In New England, deliveries to Algonquin Citygates rose by 44 cents to $4.23, and packages at Iroquois Waddington gained 6 cents to $4.80. Gas on Tennessee Zone 6 200 L rose by 22 cents to $4.19.

Appalachia prices were solidly in the black. Gas on Columbia TCO rose 4 cents to $4.46, and parcels at Dominion South changed hands 33 cents higher at $3.51.

Gulf producers also saw quotes advance. Gas on Tennessee 500 L gained 7 cents to $4.55, and Tetco E LA rose 4 cents to $4.52. At the Henry Hub, Thursday deliveries were seen higher by 7 cents to $4.57, and gas on Transco Zone 3 also added 8 cents to $4.56. Next-day gas on ANR SE changed hands at $4.52, 6 cents higher.

Traders will be looking for the 10th weekly storage injection in a row, exceeding the five-year norm, when the Energy Information Administration releases inventory figures at 10:30 a.m. EDT Thursday. That would handily exceed last year’s 94 Bcf build and a five-year average 81 Bcf injection. United ICAP calculates an increase of 107 Bcf, and IAF Advisors in Houston is looking for an injection of 109 Bcf. A Reuters poll of 22 analysts and traders showed a range of 88 Bcf to 112 Bcf, with an average 102 Bcf.

On Tuesday, July futures jumped 9 cents, but observers thought there was more at work than met the eye.
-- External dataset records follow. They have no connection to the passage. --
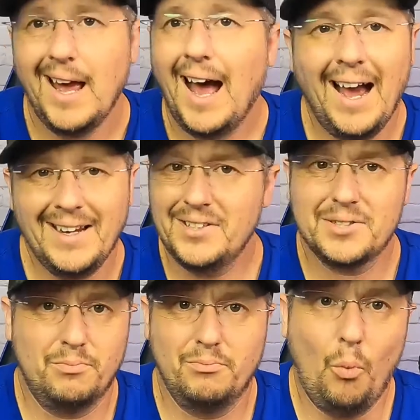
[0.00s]
I
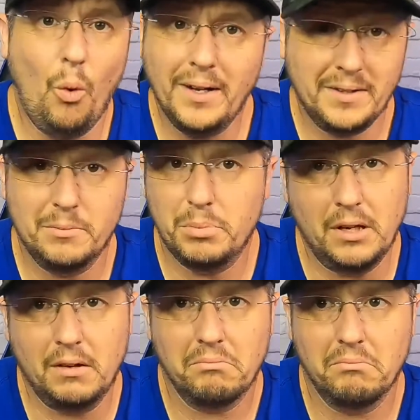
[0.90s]
just want it to be,
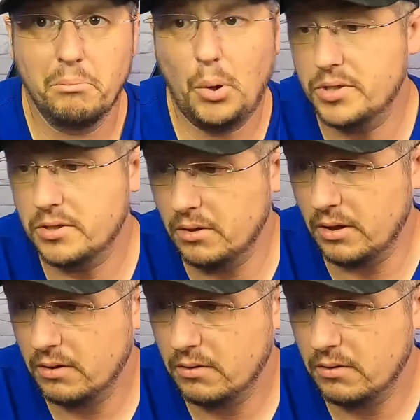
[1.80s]
personally.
Tim Evans of Citi Futures Perspective noted that options expired Wednesday “with the underlying futures contract to expire on Thursday, and so there may well have been an element of book-squaring behind the price recovery.”

Evans said current estimates of Thursday’s storage injection in the vicinity of 100 Bcf “would clearly be bearish relative to the 82 Bcf five-year average for the date. However, given our model’s lower 93 Bcf estimate, we also see some risk of a smaller injection that would constitute a bullish surprise,” he said.

Going forward, Evans calculates sub-100 Bcf injections through mid-July. For the week of June 27 he predicts a fill of 96 Bcf, followed by builds of 77 Bcf and 87 Bcf. By July 11, the year-on-five-year deficit is thinned to 785 Bcf from its current 851 Bcf, he said.

A lower deficit notwithstanding, Evans admitted that “this may not be enough to prevent the occasional rally or even a more significant advance on the basis that progress in reducing the deficit is still not enough, although even the declining deficit should still mean that the upside potential is gradually being reduced.”

Evans is short the market. He recommended holding a short August futures position established at $4.62 on June 19 with a protective stop at $4.67 to reduce exposure on the trade.

WeatherBELL Analytics in its Wednesday 20-day forecast showed cooler than normal temperatures migrating south through the nation’s mid-section through day 10. Meteorologist Joe Bastardi sees “a new cool shot down the Plains next week.” He called it an “overall back-and-forth pattern…biased warmer than average West of the Rockies and east of the Appalachians. The upcoming eastern shot of hot [weather] should bring 95 degree-plus to [Washington, DC] for a couple of days and it may hit 90 degrees in [New York City]. The Ensembles are falling short at Chicago.”

WeatherBELL expects cooling requirements out to day 15 nationally, in line with seasonal averages; 152.2 cooling degree days (CDD) are predicted, which would be well short of last year’s 181.4 CDD but right in line with a 30-year average of 153.1.